Welcome to Chapter 5: Automatic Optimization - DSPy's Superpower. In this part of DSPy Tutorial: Programming Language Models, you will build an intuitive mental model first, then move into concrete implementation details and practical production tradeoffs.

Discover how DSPy automatically optimizes your programs through systematic prompt engineering and model selection.

Overview

The true power of DSPy lies in its optimization capabilities.

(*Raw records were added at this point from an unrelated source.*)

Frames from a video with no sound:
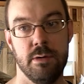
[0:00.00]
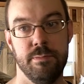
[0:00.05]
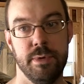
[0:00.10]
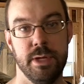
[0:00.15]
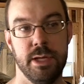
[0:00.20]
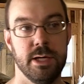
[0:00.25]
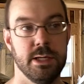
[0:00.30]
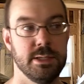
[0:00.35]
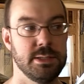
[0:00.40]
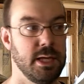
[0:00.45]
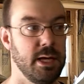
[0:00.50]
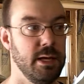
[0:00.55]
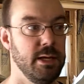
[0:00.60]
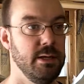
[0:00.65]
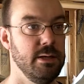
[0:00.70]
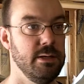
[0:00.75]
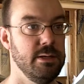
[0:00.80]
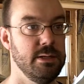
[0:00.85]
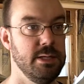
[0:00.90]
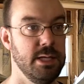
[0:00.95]
because
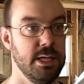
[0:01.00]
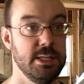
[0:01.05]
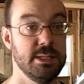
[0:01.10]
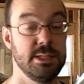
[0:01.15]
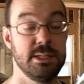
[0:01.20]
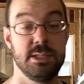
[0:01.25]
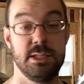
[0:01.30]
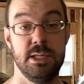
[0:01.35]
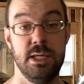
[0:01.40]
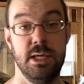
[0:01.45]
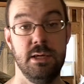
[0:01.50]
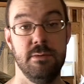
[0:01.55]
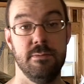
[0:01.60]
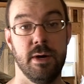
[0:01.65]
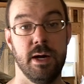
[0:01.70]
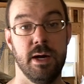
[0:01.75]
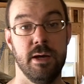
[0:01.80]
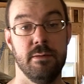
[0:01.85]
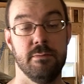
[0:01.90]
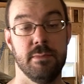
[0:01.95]
I did see
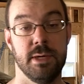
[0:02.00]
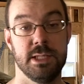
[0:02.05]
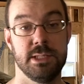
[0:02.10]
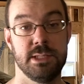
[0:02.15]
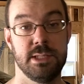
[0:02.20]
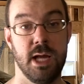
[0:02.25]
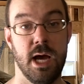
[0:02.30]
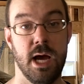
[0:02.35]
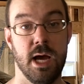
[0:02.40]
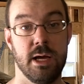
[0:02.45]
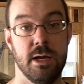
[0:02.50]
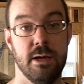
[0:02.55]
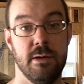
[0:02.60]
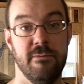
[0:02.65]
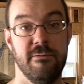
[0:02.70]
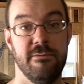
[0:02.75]
my stock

Unlike traditional prompt engineering (trial and error), DSPy uses systematic algorithms to automatically improve your programs by optimizing prompts, selecting better model configurations, and fine-tuning components.

The Optimization Process

Before vs After Optimization

import dspy

# Configure DSPy
lm = dspy.OpenAI(model="gpt-3.5-turbo")
dspy.settings.configure(lm=lm)

# Define a simple program
class BasicQA(dspy.Signature):
    question = dspy.InputField()
    answer = dspy.OutputField()

program = dspy.Predict(BasicQA)

# BEFORE optimization: Manual approach
print("=== BEFORE OPTIMIZATION ===")
result1 = program(question="What is the capital of France?")
print(f"Answer: {result1.answer}")

# AFTER optimization: DSPy automatically improves it
print("\n=== AFTER OPTIMIZATION ===")
# We'll see how to do this below

Optimization Components

DSPy optimizes three main aspects:

  1. Prompts: Automatically improves instructions and examples
  2. Model Selection: Chooses the best model for each task
  3. Hyperparameters: Optimizes parameters like temperature, examples count, etc.

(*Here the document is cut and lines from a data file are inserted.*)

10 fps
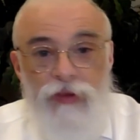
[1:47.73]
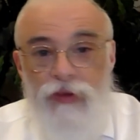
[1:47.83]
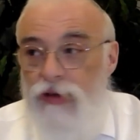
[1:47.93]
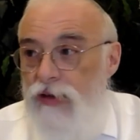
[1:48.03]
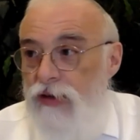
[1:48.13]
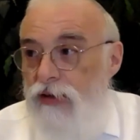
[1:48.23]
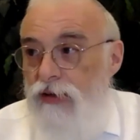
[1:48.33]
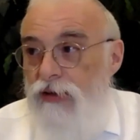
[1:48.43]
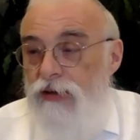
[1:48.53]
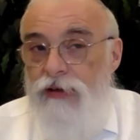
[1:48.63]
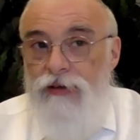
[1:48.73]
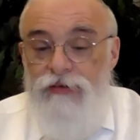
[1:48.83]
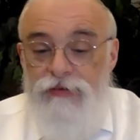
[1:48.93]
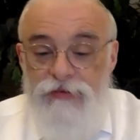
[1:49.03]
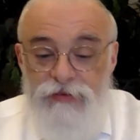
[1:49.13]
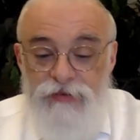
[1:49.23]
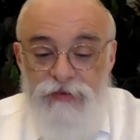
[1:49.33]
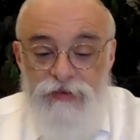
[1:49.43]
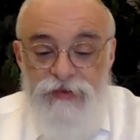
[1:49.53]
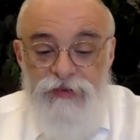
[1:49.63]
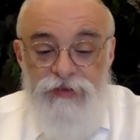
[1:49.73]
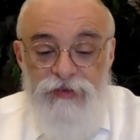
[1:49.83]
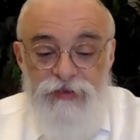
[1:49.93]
(silence)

Teleprompters - DSPy's Optimizers

BootstrapFewShot - Learning from Examples

from dspy.teleprompt import BootstrapFewShot

# Create a simple dataset
trainset = [
    dspy.Example(question="What is Python?", answer="Python is a programming language"),
    dspy.Example(question="What is AI?", answer="AI stands for Artificial Intelligence"),
    dspy.Example(question="What is machine learning?", answer="Machine learning is a subset of AI"),
    # ... more examples
]

# Define metric for optimization
def qa_metric(example, prediction, trace=None):
    """Evaluate answer quality"""
    # Simple exact match
    return prediction.answer.lower().strip() == example.answer.lower().strip()

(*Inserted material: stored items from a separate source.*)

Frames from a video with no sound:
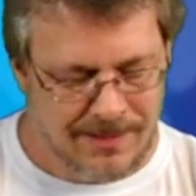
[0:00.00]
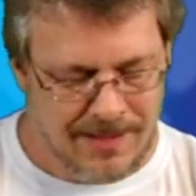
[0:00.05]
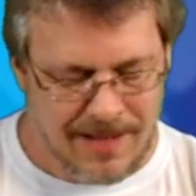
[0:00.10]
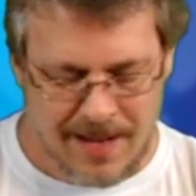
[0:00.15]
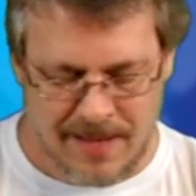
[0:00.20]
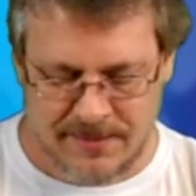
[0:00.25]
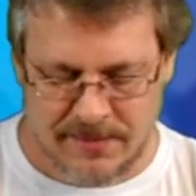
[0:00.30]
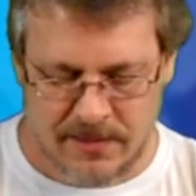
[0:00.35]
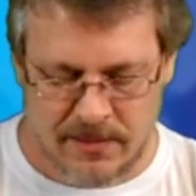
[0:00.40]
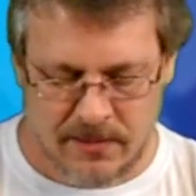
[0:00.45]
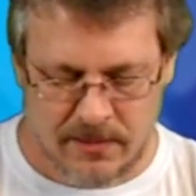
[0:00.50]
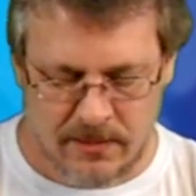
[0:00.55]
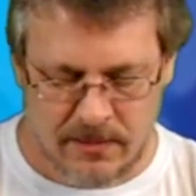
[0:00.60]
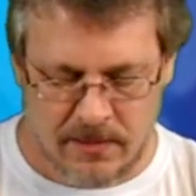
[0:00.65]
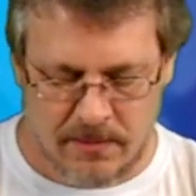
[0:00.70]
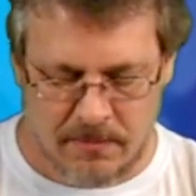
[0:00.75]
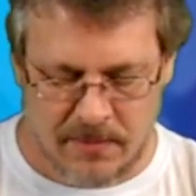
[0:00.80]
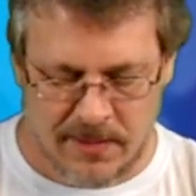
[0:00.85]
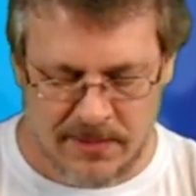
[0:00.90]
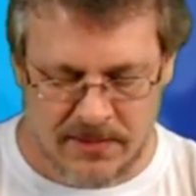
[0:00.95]
I don't
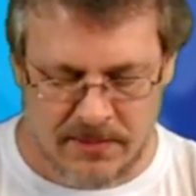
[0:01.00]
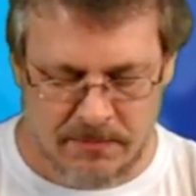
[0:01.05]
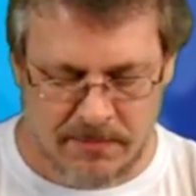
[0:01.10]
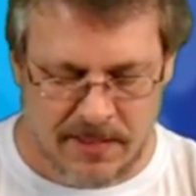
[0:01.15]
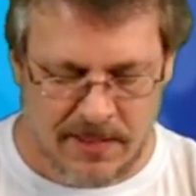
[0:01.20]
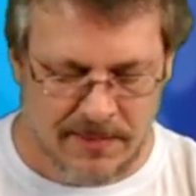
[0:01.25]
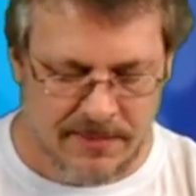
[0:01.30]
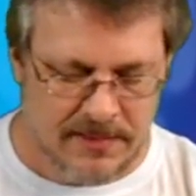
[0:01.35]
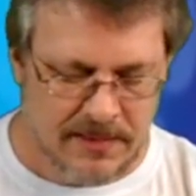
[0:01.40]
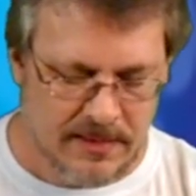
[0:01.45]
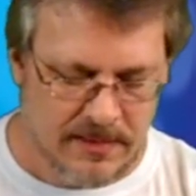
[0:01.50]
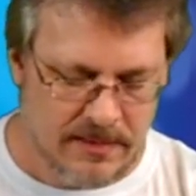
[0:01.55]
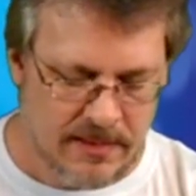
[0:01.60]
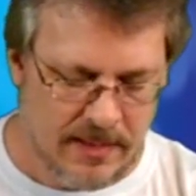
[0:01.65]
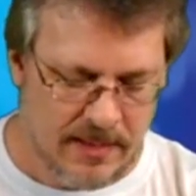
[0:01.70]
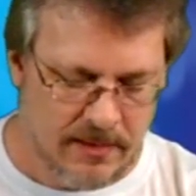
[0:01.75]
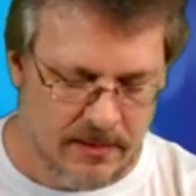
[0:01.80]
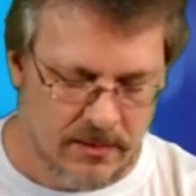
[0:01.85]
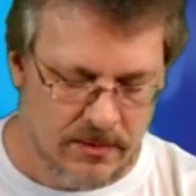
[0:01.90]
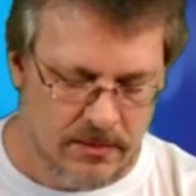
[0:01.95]
know much about these.
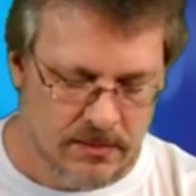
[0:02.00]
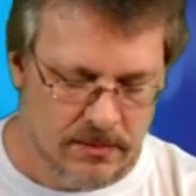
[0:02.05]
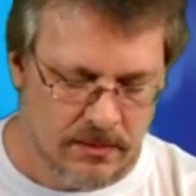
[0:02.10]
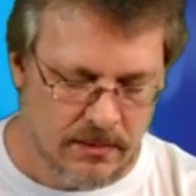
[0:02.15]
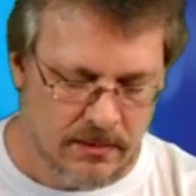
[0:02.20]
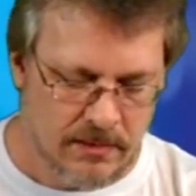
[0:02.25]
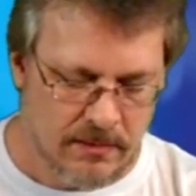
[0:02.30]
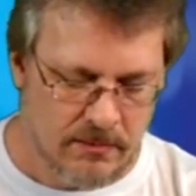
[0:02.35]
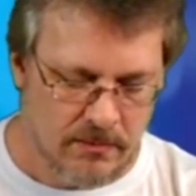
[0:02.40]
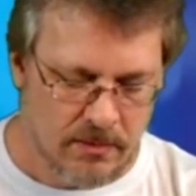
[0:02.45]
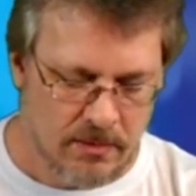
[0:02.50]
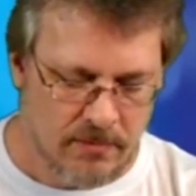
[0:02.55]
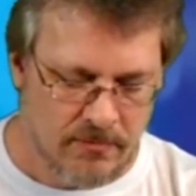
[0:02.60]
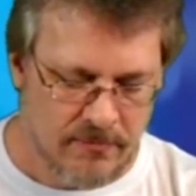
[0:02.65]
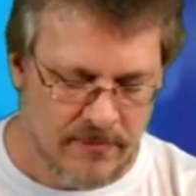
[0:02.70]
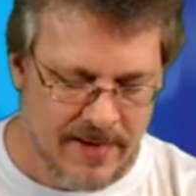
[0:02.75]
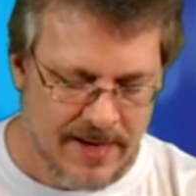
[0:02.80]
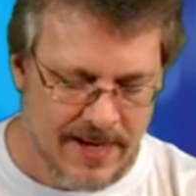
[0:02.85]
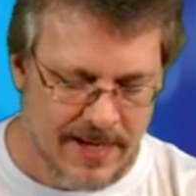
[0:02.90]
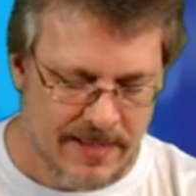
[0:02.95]
I googled it real
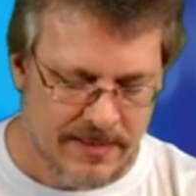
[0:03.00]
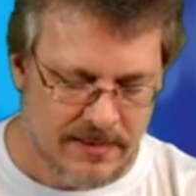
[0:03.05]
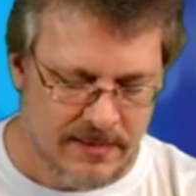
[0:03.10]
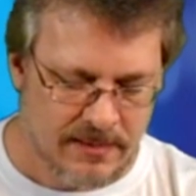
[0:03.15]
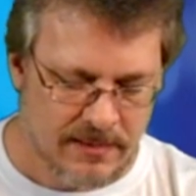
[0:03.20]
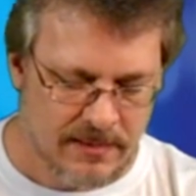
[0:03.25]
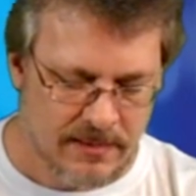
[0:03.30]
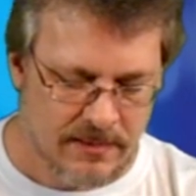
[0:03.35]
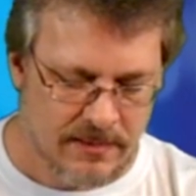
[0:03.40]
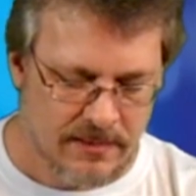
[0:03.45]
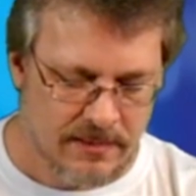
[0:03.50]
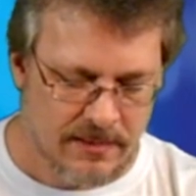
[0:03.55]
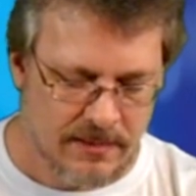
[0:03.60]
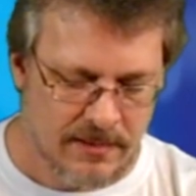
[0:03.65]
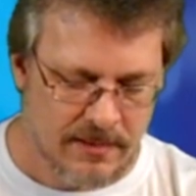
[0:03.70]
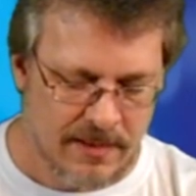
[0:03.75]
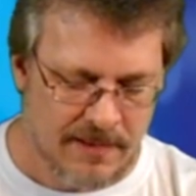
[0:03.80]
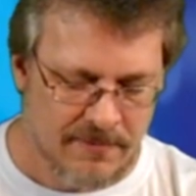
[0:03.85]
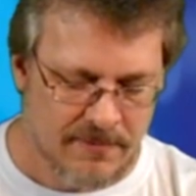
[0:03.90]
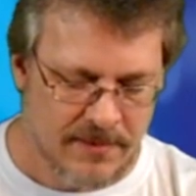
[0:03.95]
fast, and
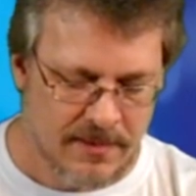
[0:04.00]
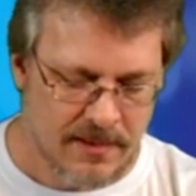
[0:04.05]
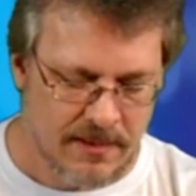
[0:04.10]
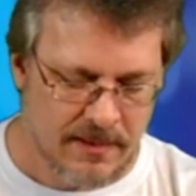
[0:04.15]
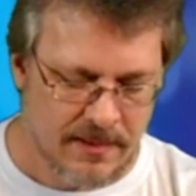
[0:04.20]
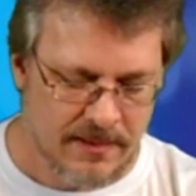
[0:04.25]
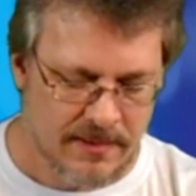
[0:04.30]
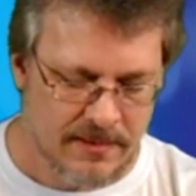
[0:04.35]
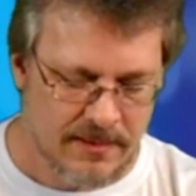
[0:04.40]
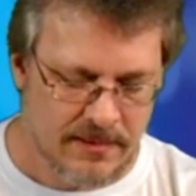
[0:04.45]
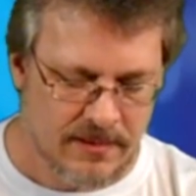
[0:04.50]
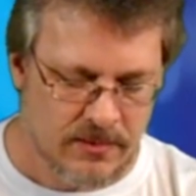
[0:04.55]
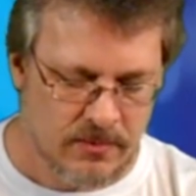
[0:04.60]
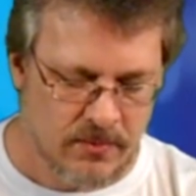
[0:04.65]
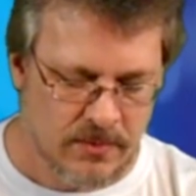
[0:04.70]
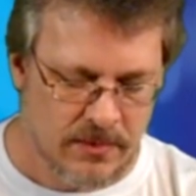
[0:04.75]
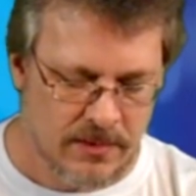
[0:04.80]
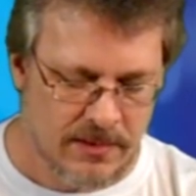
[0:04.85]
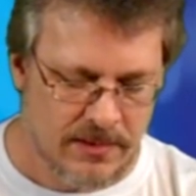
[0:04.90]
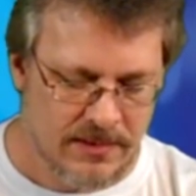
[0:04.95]
evidently this
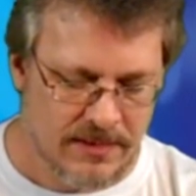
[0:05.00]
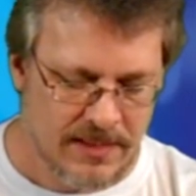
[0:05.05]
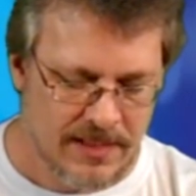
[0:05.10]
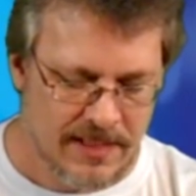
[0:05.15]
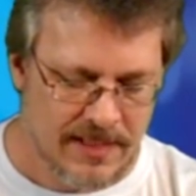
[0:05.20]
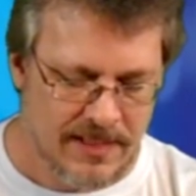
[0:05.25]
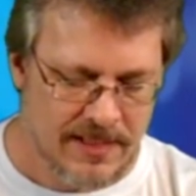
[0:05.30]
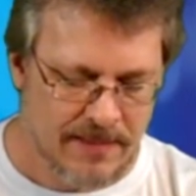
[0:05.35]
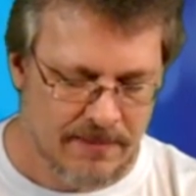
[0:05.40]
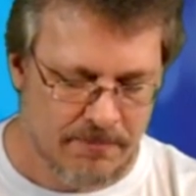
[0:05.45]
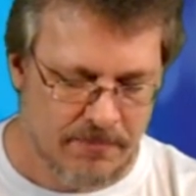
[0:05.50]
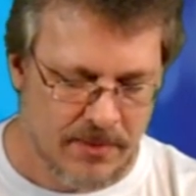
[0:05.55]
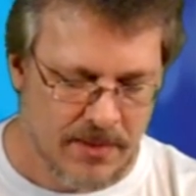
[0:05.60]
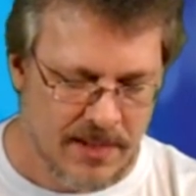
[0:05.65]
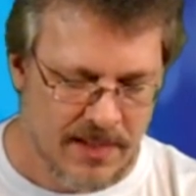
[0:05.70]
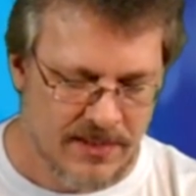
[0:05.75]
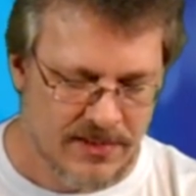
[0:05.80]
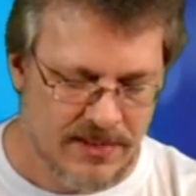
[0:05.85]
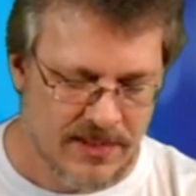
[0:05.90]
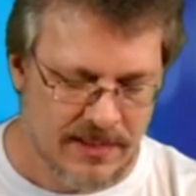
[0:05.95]
was a
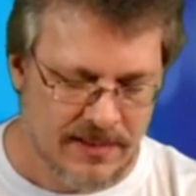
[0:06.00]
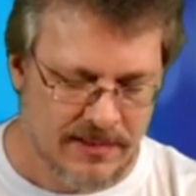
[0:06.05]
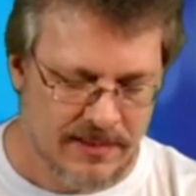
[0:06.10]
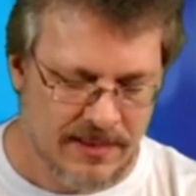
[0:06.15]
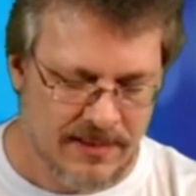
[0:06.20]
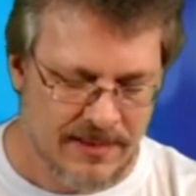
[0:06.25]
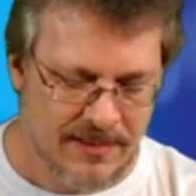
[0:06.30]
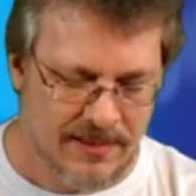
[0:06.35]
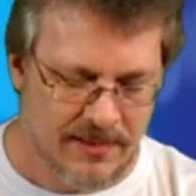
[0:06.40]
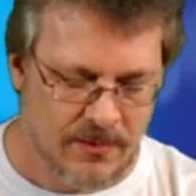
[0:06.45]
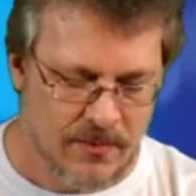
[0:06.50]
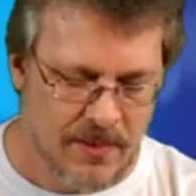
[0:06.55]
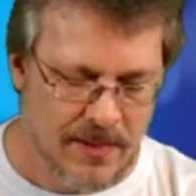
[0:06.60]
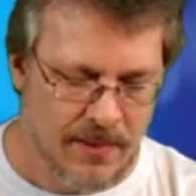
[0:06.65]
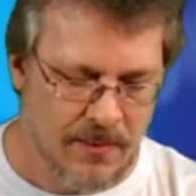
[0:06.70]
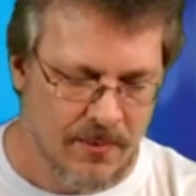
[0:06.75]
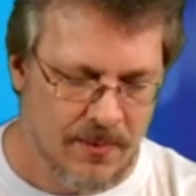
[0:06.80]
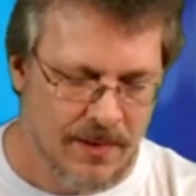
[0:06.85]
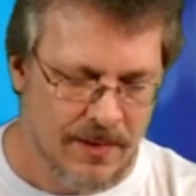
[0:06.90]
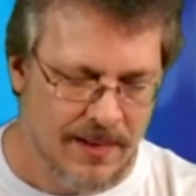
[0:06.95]
project that didn't
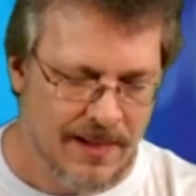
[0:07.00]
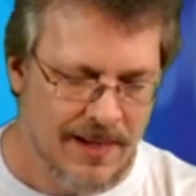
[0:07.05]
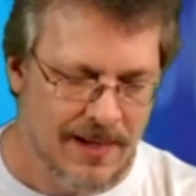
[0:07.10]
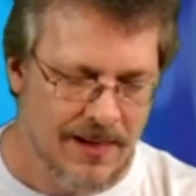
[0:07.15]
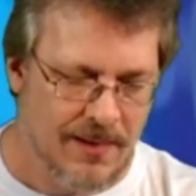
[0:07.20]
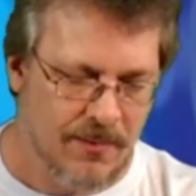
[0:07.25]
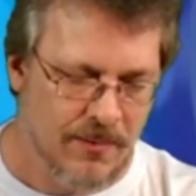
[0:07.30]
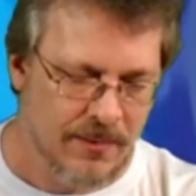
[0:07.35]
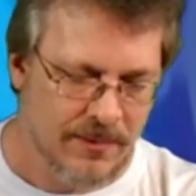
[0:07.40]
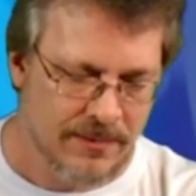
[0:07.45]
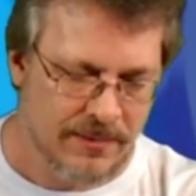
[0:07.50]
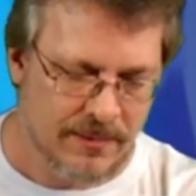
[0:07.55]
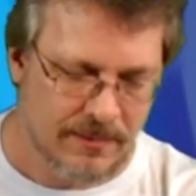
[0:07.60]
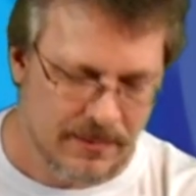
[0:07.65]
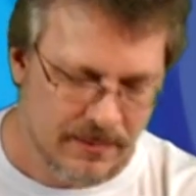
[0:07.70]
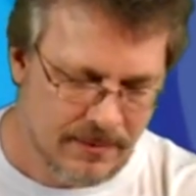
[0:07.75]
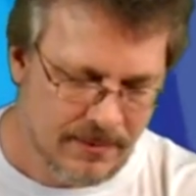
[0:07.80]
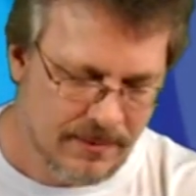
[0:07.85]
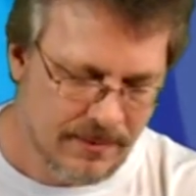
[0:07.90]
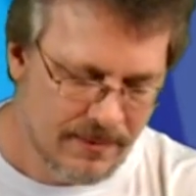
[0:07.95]
quite work out with
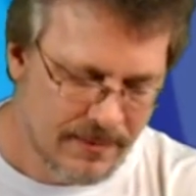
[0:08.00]
the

# Alternative: Semantic similarity
def semantic_metric(example, prediction, trace=None):
    """More sophisticated evaluation"""
    pred_words = set(prediction.answer.lower().split())
    gold_words = set(example.answer.lower().split())

    # Jaccard similarity
    intersection = len(pred_words.intersection(gold_words))
    union = len(pred_words.union(gold_words))

    return intersection / union if union > 0 else 0

# Create optimizer
teleprompter = BootstrapFewShot(
    metric=semantic_metric,      # How to evaluate quality
    max_bootstraps=3,           # How many optimization rounds
    max_labeled_demos=4         # Max examples to include in prompt
)

# Optimize the program
optimized_program = teleprompter.compile(
    student=program,            # Program to optimize
    trainset=trainset           # Training examples
)

print("Optimization complete!")
print(f"Original program: {program}")
print(f"Optimized program: {optimized_program}")

Understanding BootstrapFewShot

# The optimization process:
# 1. Take your program (student)
# 2. Run it on training examples
# 3. Identify failures (according to metric)
# 4. Generate better examples/prompts from successful runs
# 5. Update the program with improved prompts
# 6. Repeat until convergence or max_bootstraps reached

# Example of what DSPy learns:
print("\n=== WHAT DSPY OPTIMIZES ===")

# Before: Basic prompt
basic_result = program(question="What is the largest planet?")
print(f"Basic: {basic_result.answer}")

# After: Optimized with examples and better instructions
optimized_result = optimized_program(question="What is the largest planet?")
print(f"Optimized: {optimized_result.answer}")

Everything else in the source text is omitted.